Dr. Setia provided an example of how a patient with GIM should be surveilled and stratified, according to the AGA guidelines. “You see intestinal metaplasia in a patient’s antral biopsies, but because the body mucosa wasn’t sampled, sampling was inadequate. You sign it out as atrophic antral gastritis with intestinal metaplasia.” A gastroenterologist calls to ask what should be done next. Ask the gastroenterologist if the patient is at high risk for gastric cancer per the AGA guidelines, she said. If so, the AGA recommendation is to perform a repeat endoscopy within a year if the patient elects to do so, “to ensure you have an optimal baseline with adequate sampling.”
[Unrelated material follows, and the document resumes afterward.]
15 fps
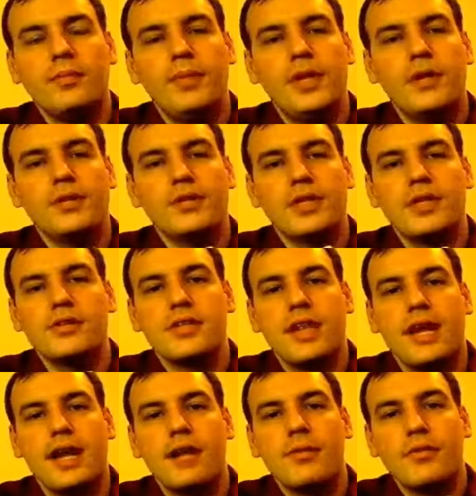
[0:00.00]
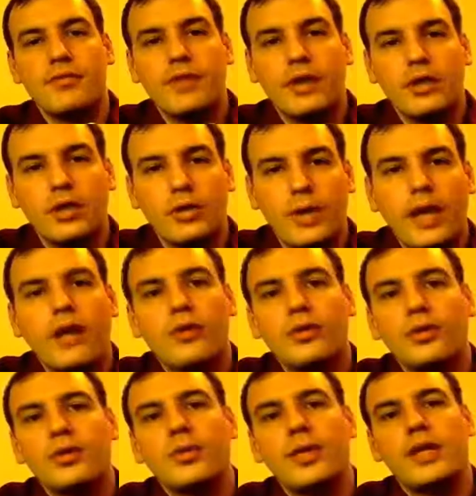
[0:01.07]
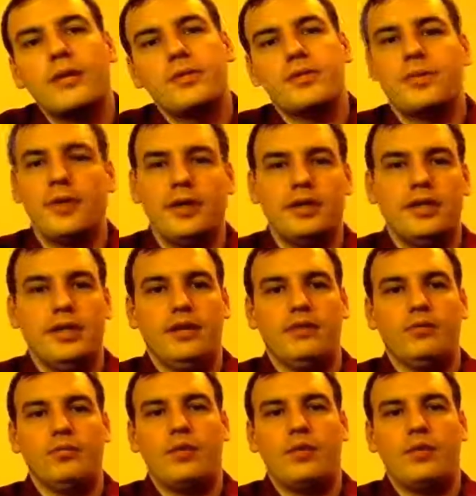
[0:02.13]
Peter says that I'm a fellow elder when he was apparently a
If sampling is adequate and the patient has high-risk clinical or pathologic features, the AGA’s conditional recommendation (low-quality evidence) is to perform a repeat upper endoscopy with careful mucosal visualization in three to five years, if the patient elects to do so. Gastric biopsies of the antrum and body and any concerning lesions also should be taken. If no high-risk features are present and the GIM is focal or complete, surveillance is not necessary. H. pylori-associated gastritis, irrespective of sampling and classification, is treated (Fig. 4).
The AGA guidelines emphasize the lack of quality evidence on GIM from the United States. In response, Dr. Setia and colleagues at the University of Chicago are conducting a prospective study to evaluate the risk of gastric cancer among patients with GIM. “I’m hopeful that in the next five years,” she said, “we’ll have meaningful data on intestinal metaplasia follow-up, at least from the Chicagoland area.”
Charna Albert is CAP TODAY associate contributing editor.